Le lapin vous va si bien
Ça ne s’est pas forcément vu, sinon que le facteur n’est pas passé, mais samedi c’était férié. Mais moi, monstre de travail, de sang, de larmes et de sueur que je suis, j’ai ouvert la boutique et attendu les clients de pied ferme (qui sont venus, rassurez-vous.

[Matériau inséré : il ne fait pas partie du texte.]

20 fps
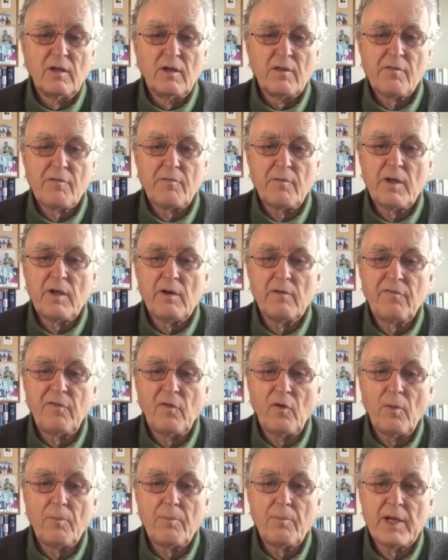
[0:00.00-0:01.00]
3 or
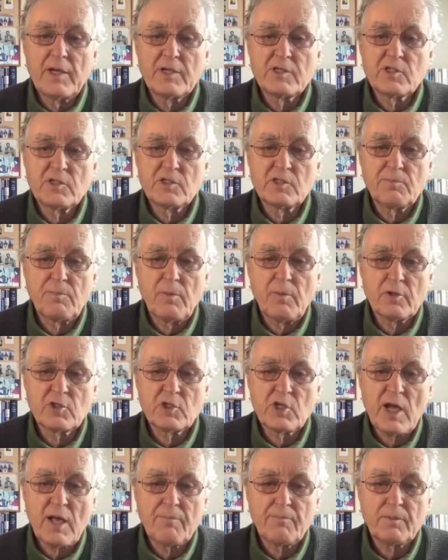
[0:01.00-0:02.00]
4 pages per
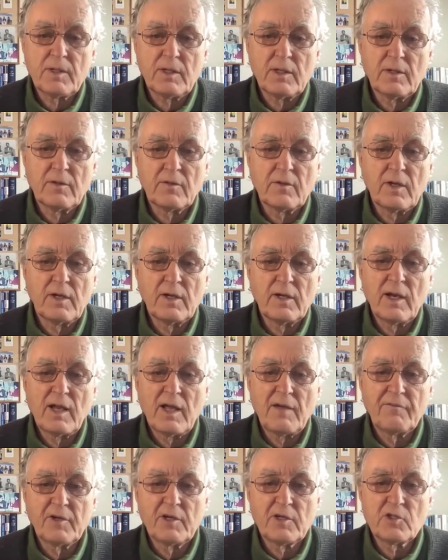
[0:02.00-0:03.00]
chapter in the
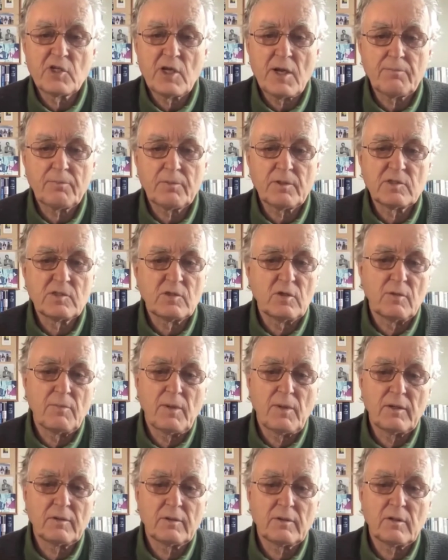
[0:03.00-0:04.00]
11 chapters. So
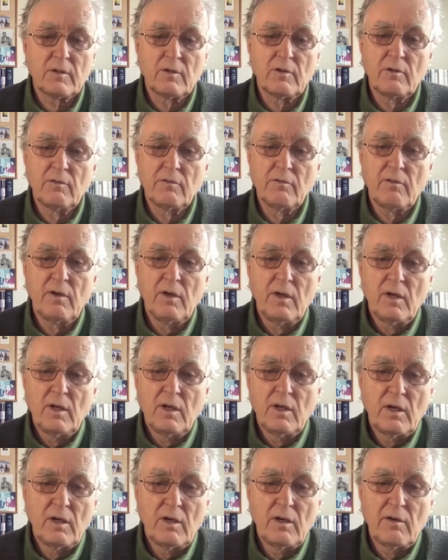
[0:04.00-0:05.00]
about,
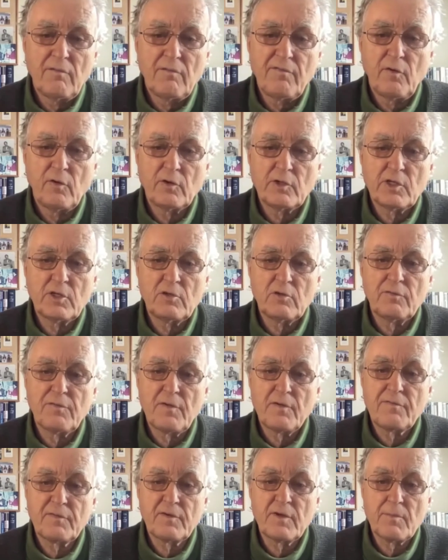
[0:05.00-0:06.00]
40 to
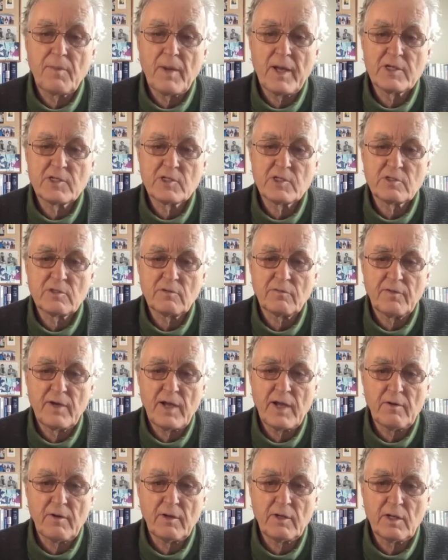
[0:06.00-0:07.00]
50 pages of
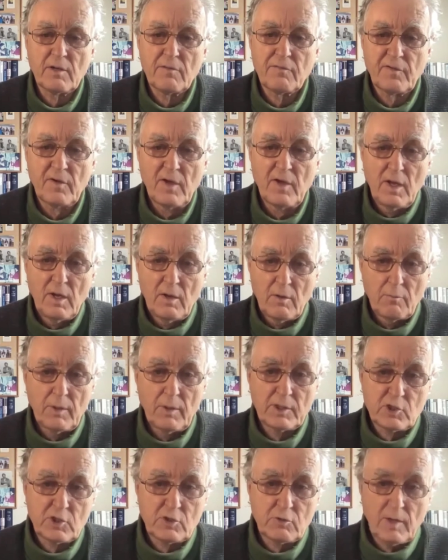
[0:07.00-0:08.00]
narrative,
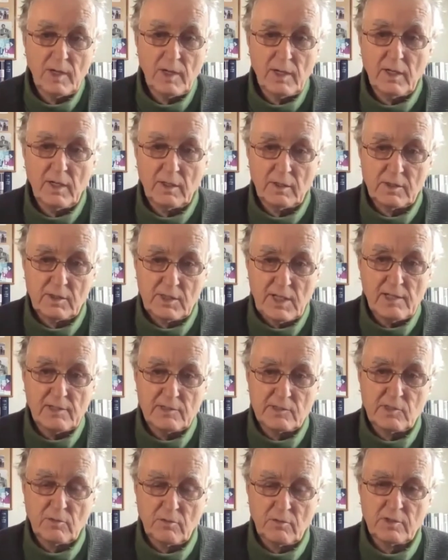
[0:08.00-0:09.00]
which really
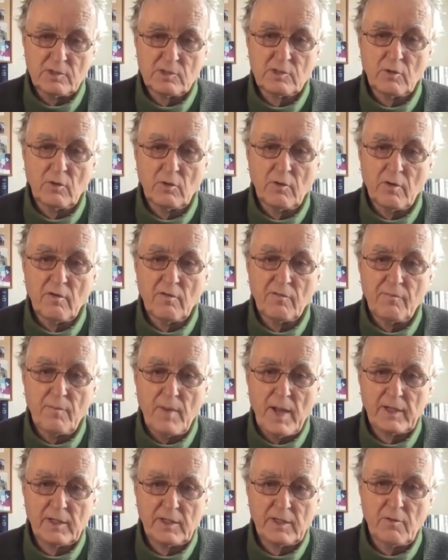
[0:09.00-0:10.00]
tells you the story of
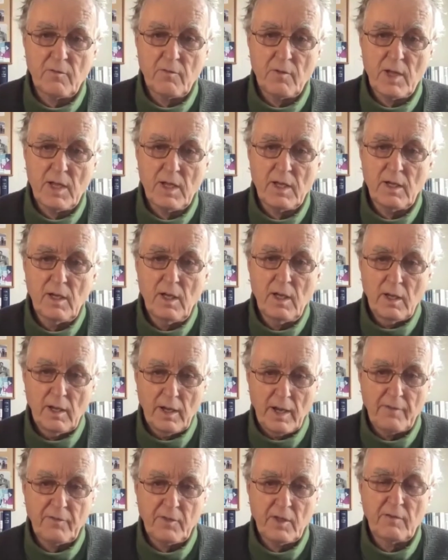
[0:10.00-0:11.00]
my career
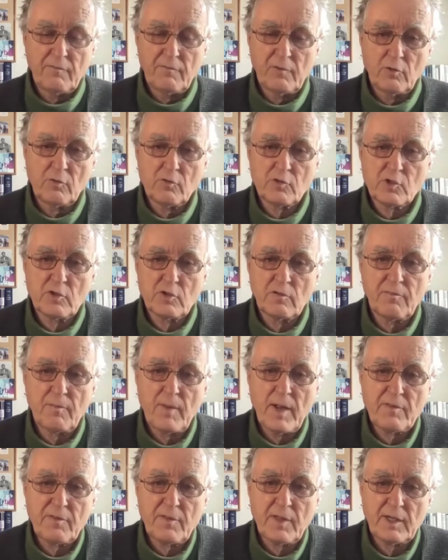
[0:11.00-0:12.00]
and the evolution of
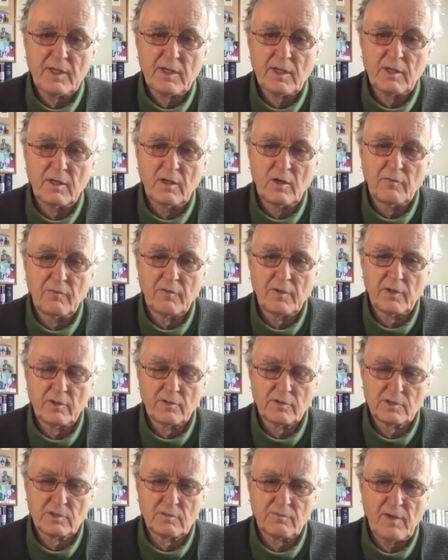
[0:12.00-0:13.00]
my thinking over
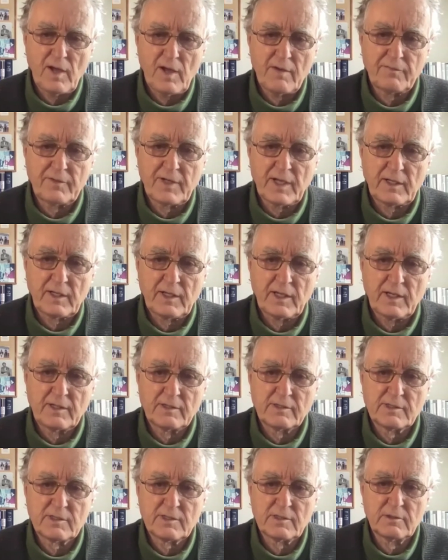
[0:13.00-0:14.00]
those 5
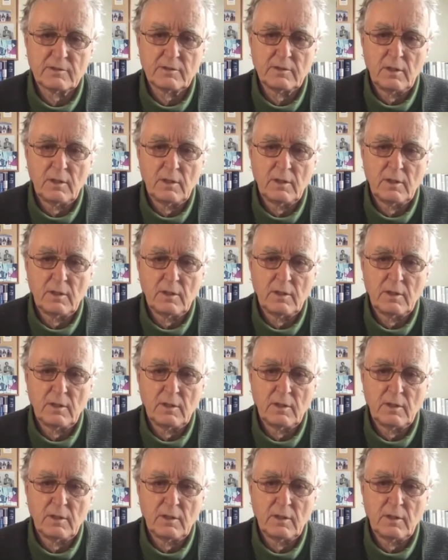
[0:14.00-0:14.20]
decades.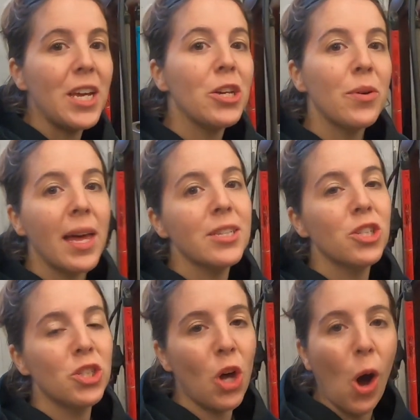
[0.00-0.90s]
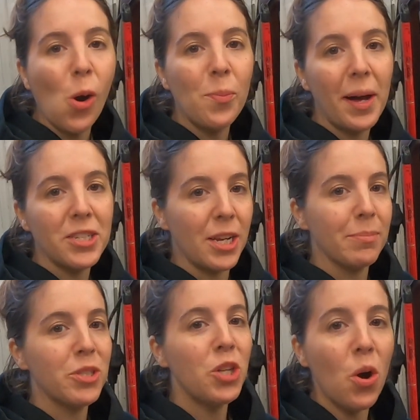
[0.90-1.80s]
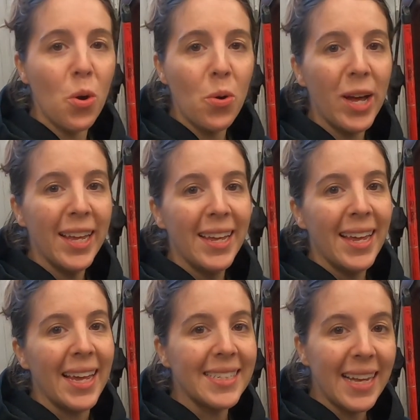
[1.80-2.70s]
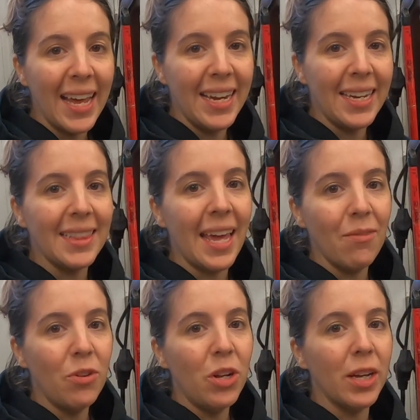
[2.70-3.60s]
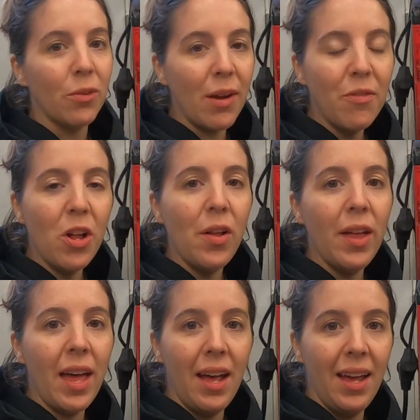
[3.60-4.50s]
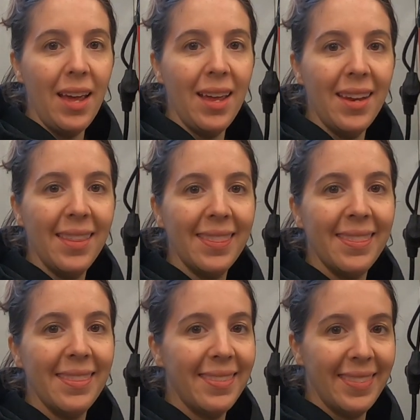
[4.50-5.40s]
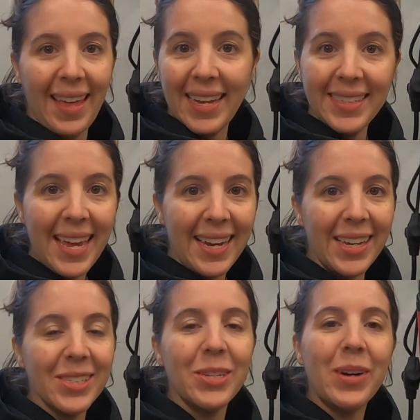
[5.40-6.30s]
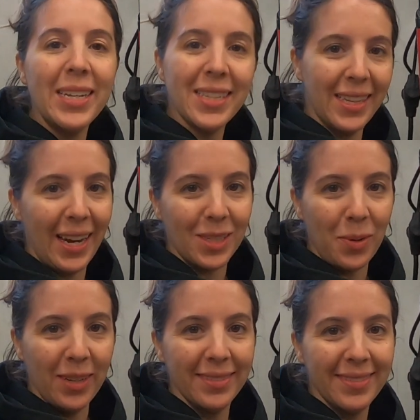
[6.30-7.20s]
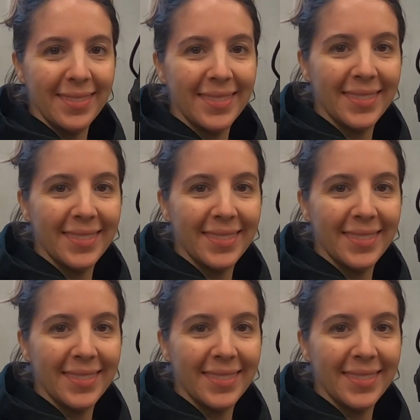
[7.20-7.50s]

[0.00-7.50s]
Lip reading: Thank you guys so much. I'm so excited and thankful and grateful, and that's it. I'll see you guys in the next one.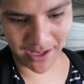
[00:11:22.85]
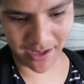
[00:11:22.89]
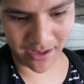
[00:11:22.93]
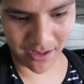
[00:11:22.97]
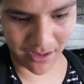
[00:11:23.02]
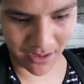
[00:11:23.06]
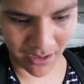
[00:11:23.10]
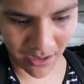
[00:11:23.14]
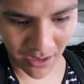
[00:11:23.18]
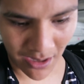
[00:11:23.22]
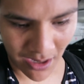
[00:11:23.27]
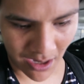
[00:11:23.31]

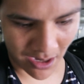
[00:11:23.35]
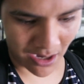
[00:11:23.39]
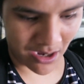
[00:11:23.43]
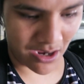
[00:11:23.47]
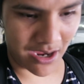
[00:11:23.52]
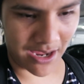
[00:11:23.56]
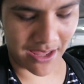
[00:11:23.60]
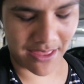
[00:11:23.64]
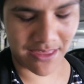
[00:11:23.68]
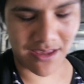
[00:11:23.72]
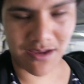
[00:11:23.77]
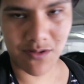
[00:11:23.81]
here.
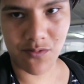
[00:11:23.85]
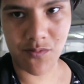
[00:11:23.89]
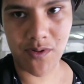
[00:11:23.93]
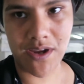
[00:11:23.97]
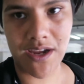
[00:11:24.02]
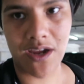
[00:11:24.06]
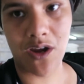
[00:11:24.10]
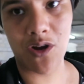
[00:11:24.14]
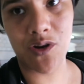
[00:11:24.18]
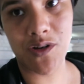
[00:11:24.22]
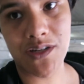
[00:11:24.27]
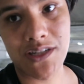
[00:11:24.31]
I think
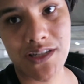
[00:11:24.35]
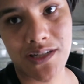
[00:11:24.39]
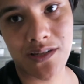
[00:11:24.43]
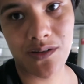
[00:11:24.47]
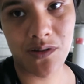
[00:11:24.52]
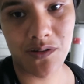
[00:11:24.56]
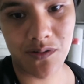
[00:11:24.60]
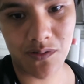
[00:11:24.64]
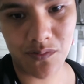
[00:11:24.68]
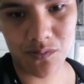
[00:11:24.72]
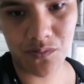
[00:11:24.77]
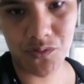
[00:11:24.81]
we're going
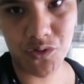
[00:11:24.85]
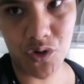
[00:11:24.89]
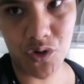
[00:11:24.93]
to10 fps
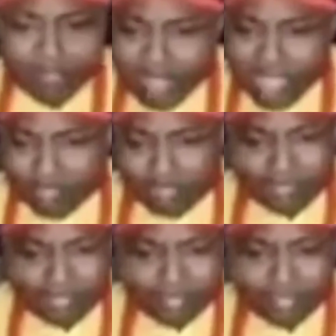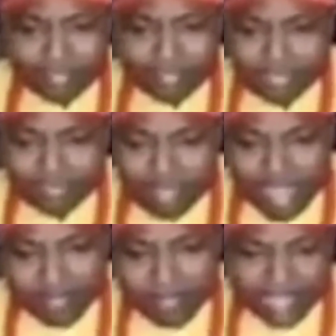map,
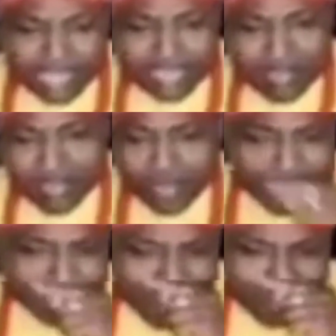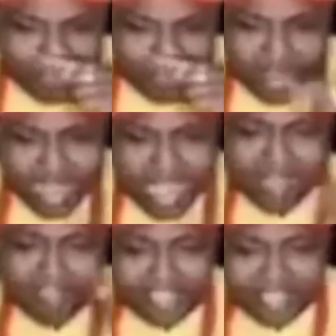that our brother map, I
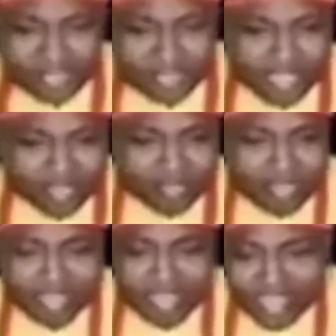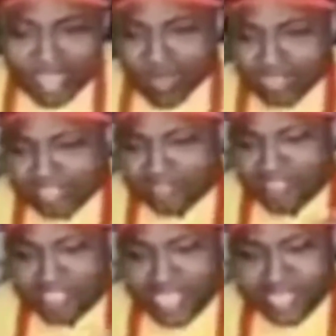have listened to him. He was
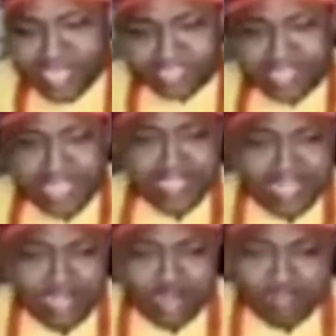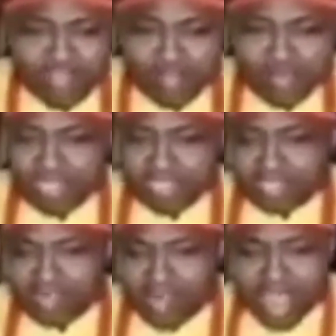even saying that Nelly Ofebu
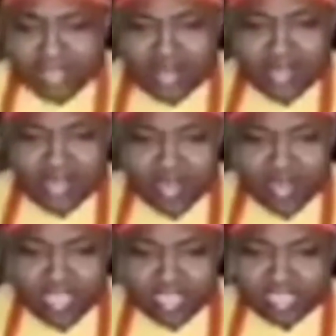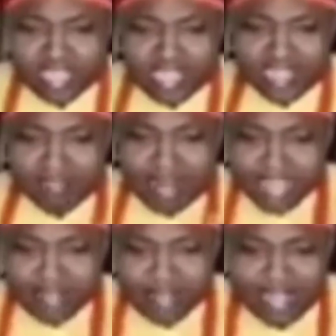is the one who is
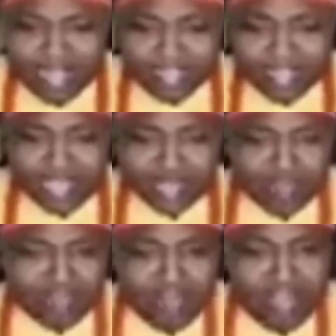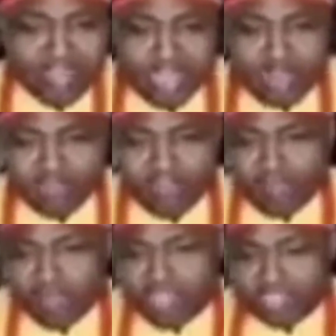blackmailing a Jofo. Nelly
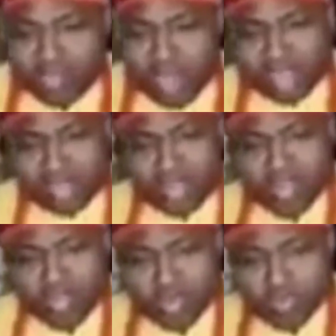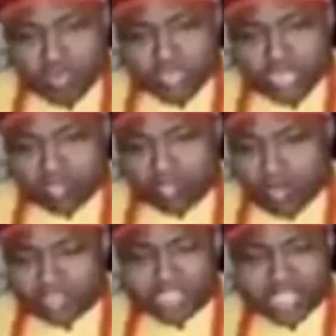Ofebu is the one who
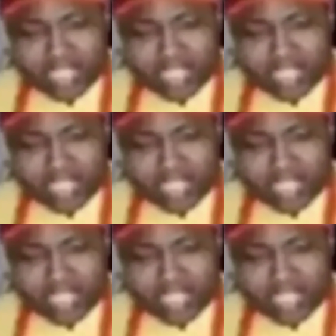brought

La vie ne s’arrête pas à la porte du cimetière).
Bon ok, il pleuvait, ma chaudière fut en rade pendant 24 heures et j’avais la motivation d’un lapin angora sur le point de se faire tondre (il ne faut pas tondre un lapin angora, d’ailleurs, il faut l’épiler, c’est une question de longueur de poil), mais j’ai vaincu, malgré mon aversion pour les jours fériés.
Car voyez-vous (j’ai décidé de prendre mes lecteurs à parti, aujourd’hui, histoire de, que ça fasse réunion autour d’un goûter avec du Brossard et des Granolas), les jours fériés ont une odeur et une présence particulière. Un je ne sais quoi qui sent un peu la mort, en fait, pour être précis. Beaucoup de clients de passage qui font leur promenade dominicale un jour avant, histoire de pas s’ennuyer à mourir dans le salon après un repas trop lourd, et très peu de clients réguliers, qui de toute façon tentent de se sevrer dans ces moments là (s’ils commencent à me fréquenter un jour férié, alors ils savent qu’ils ont un sérieux problème et qu’ils ne peuvent pas se passer de moi. A moins que ce ne soit de leur dose de livres, mais bon, ça m’étonnerait).
L’ambiance est étrange, le temps s’écoule très lentement, je vends pas mal de babioles et de para-bd, je réponds à des questions plus ou moins saugrenues (« vous avez des cartes de voyance ? »), et je fais la causette tant bien que mal. J’ai l’impression d’être le seul commerce ouvert, qu’il fait nuit dès 16h et que tout le monde a décidé de venir faire sécher son parapluie sur mon beau carrelage déjà assez sale comme ça.
« Des bonbons ou un sort ! »
ça, c’est un môme, sorti de nulle part, déguisé en Harry Potter (j’aurais dit ‘sorcière’, si ce n’était pour la marque sur le front. Ou alors il était vraiment déguisé en sorcière, après tout chacun son truc, et la marque était de naissance, mais j’y crois pas trop)
« Mais Halloween c’était hier, et aux Etats-Unis mon lapin »
« Non c’est sur deux jours, vous avez des bonbons monsieur ? »
Son sac était pathétiquement vide, j’imagine qu’il a eu une rude journée à se faire rembarrer d’un peu partout, que personne ne lui a expliqué qu’en France on s’en fiche d’Halloween et qu’il vaut mieux tout miser sur Noël, plutôt, ça c’est une valeur sûre.
Je l’inviterai à nos réunions, au moins il connaîtra le bonheur d’un goûter avec granolas à volonté.